House accepts education-related bill regarding pension costs, rejects tuition waiver legislation
Republican representatives accepted one education-related bill regarding pension costs and rejected one about tuition waivers during a lengthy House floor debate.
HB4684, backed by Rep. Robert Martwick (D-Chicago), would give the authority to a comptroller to intercept delinquent payments to participating employers in the state university retirement system when granting a salary increase that exceeds the 6 percent cap. It was presented in the chamber March 7.
Rep. Peter Breen (R-Lombard) wanted to know the genesis of the bill and which entities exactly violated it since from his review, it is not just community colleges but also Chicago State University, which is somewhat funded by property taxes.
“So they have taken bad actions; however, we have to figure out a way to pay for their bad actions,” Breen asked.
“In a matter of speaking, that is exactly right,” Martwick answered.
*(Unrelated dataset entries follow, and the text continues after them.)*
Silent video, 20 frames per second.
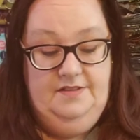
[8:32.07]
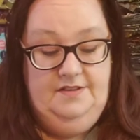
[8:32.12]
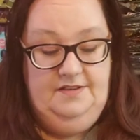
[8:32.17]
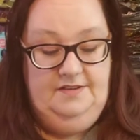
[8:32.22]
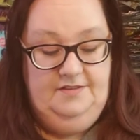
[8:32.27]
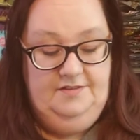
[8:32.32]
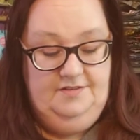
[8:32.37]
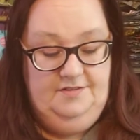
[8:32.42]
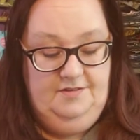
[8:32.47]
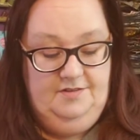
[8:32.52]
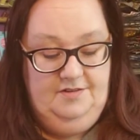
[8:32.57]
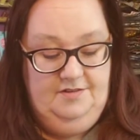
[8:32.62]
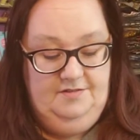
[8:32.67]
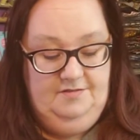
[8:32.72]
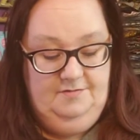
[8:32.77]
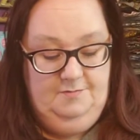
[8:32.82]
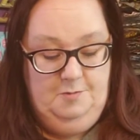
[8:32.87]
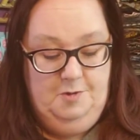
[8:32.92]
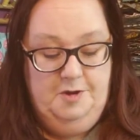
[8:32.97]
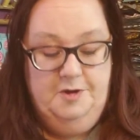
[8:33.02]
They start
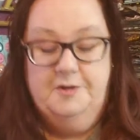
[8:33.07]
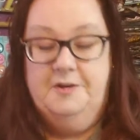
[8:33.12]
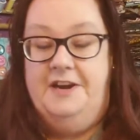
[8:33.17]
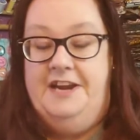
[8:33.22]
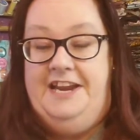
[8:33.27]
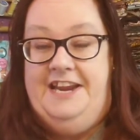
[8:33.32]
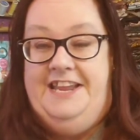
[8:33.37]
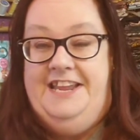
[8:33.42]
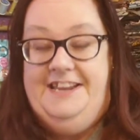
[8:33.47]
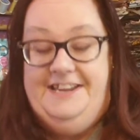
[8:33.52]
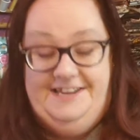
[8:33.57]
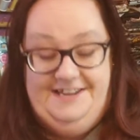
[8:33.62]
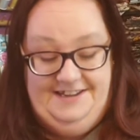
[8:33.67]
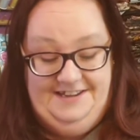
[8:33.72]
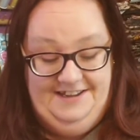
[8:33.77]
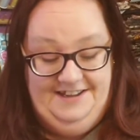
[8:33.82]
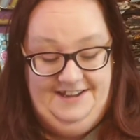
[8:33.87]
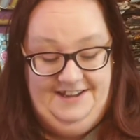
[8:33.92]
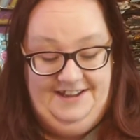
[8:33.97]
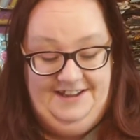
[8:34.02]
watering
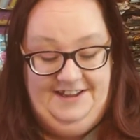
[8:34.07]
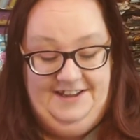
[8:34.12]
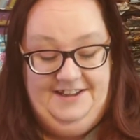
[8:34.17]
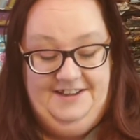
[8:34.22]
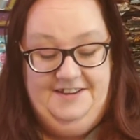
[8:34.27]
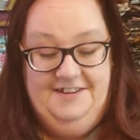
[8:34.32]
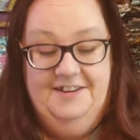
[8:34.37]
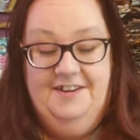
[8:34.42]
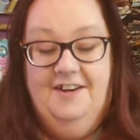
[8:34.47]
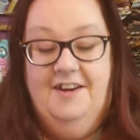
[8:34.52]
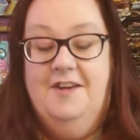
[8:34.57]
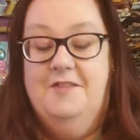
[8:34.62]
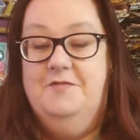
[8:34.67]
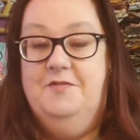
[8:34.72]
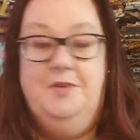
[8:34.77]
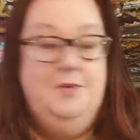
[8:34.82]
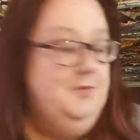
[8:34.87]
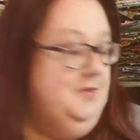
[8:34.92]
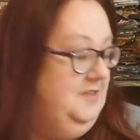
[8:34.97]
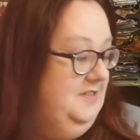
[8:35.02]
and
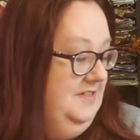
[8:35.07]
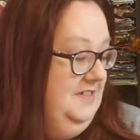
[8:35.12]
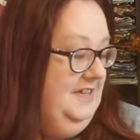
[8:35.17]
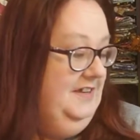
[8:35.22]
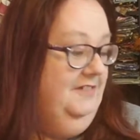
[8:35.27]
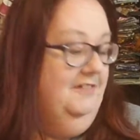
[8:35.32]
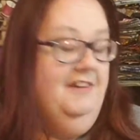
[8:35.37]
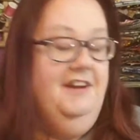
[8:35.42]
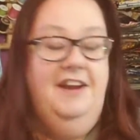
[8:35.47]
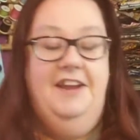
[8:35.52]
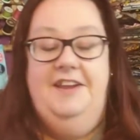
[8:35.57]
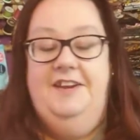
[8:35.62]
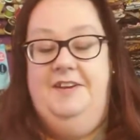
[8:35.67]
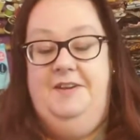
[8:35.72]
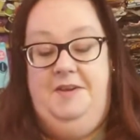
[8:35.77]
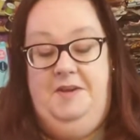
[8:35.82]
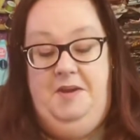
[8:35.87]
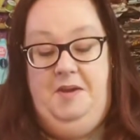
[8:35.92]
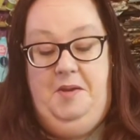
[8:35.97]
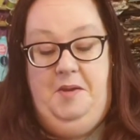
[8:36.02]
not focusing right,
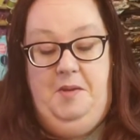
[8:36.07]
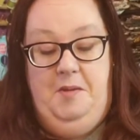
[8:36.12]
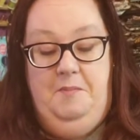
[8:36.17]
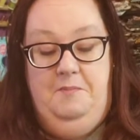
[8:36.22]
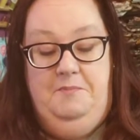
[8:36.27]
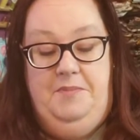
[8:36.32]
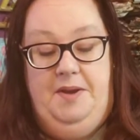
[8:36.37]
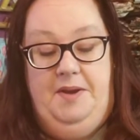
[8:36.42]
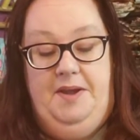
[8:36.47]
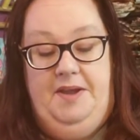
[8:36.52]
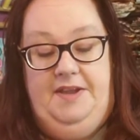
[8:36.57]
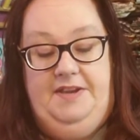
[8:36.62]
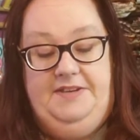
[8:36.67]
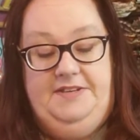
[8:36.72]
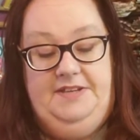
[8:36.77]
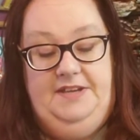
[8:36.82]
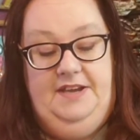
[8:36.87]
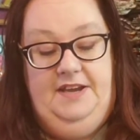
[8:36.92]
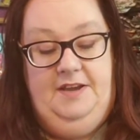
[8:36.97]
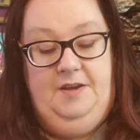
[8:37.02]

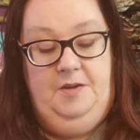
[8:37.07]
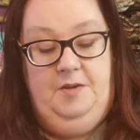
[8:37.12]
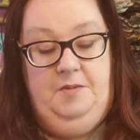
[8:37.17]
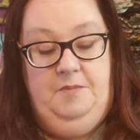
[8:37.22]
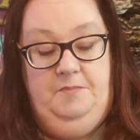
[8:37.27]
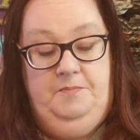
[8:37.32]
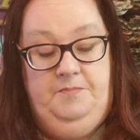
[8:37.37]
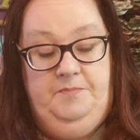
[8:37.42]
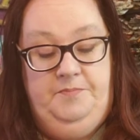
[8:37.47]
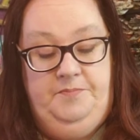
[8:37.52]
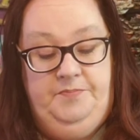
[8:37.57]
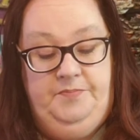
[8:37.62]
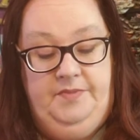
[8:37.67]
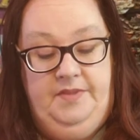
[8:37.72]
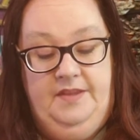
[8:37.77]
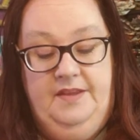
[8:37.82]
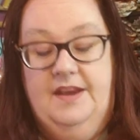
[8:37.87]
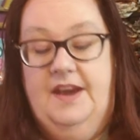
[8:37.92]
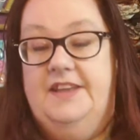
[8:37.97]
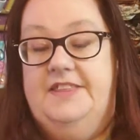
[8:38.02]
but
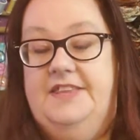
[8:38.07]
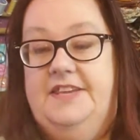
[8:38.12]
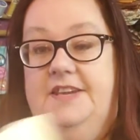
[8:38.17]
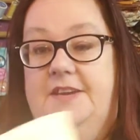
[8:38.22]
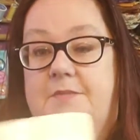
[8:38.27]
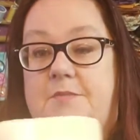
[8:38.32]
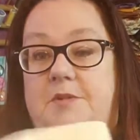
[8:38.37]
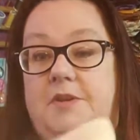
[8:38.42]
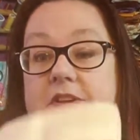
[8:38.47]
I think I'm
Though Reps. Mark Batinick (R-Plainfield), Allen Skillicorn (R-East Dundee) and Steven Reick (R-Woodstock) had just one question before they all expressed their support, Rep. Jeanne Ives (R-Wheaton) did not.
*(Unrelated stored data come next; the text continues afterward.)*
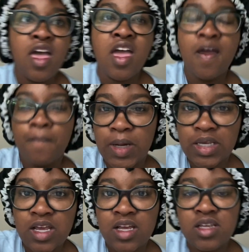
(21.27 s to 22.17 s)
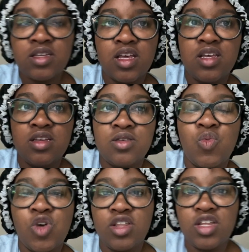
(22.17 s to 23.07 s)
and Mondays is
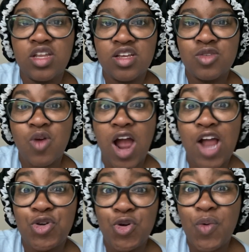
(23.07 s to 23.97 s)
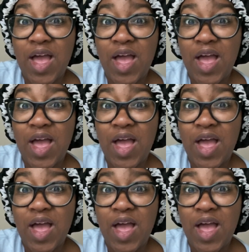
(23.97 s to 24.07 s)
one of the days where I don't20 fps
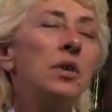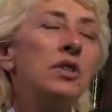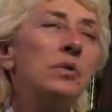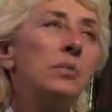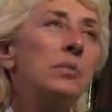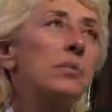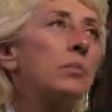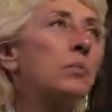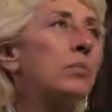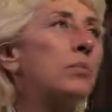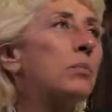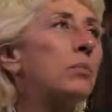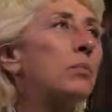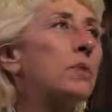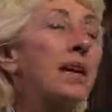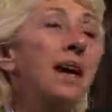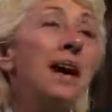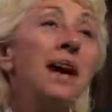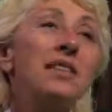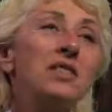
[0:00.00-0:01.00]

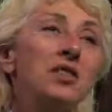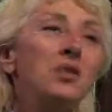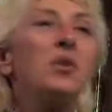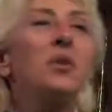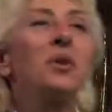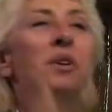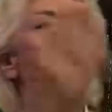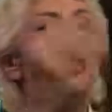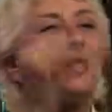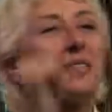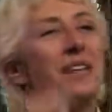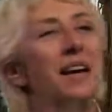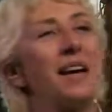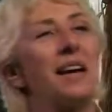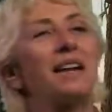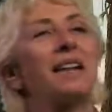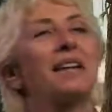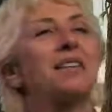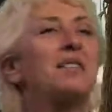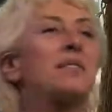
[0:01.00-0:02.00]
Schrodinger's
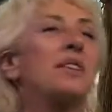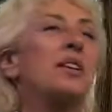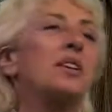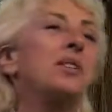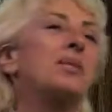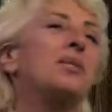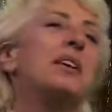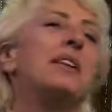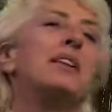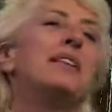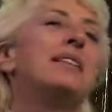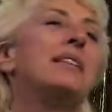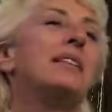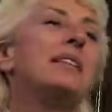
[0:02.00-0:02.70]
cat. That's right. You can't.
Ives, on the other hand, had much to say about the bill, noting in committee the discussion over HB4684 was really about a mere $13,000 Chicago State University owes the state over “highly overcompensated individuals,” rather than the problematic pension crisis lawmakers should really be focusing on.
“What we are not talking about here is the $130 billion pension debt that we are in, that’s what we are not talking about, and that half of our support to higher education goes only to pensions,” Ives said.
There has not been a substantial bill on Illinois pension in committee yet this year, she said, and yet they are quibbling over $13,000 when the state is sitting on “billions and billions of dollars of unfunded pension liabilities that have sate here and festered for decades under the whole system.”
Getting out her phone, Ives read off a financial report to put the matter in context, noting taxpayers have subsidized $6.9 billion in pension debt over the last decade, and in 2014, $1.5 billion came out of taxes and student tuition payments.
“In 2014 it was five times what employees themselves contributed to their own retirement funds,” Ives said. “Employees contributed on average $4,077, taxpayers contributed over $21,000 per employee.”
Ives said she would support the bill that passed 106-0.
Another school-related piece of legislation did not see the same support. Failing 37-60, HB4235, sponsored by Rep. Bill Prichard, which mandates that a school district cannot request a mandate waiver not be modified for tuition if it is in a teacher shortage area, was not well received.
Before it failed, the backer said the underlying reason for the legislation is that every year Illinois school districts are getting more and more waivers asking to forgive tuition for out of district students.
“I don’t think there is one single school district in our state that wants open enrollment and yet we are allowing that on a more frequent basis,” Prichard said.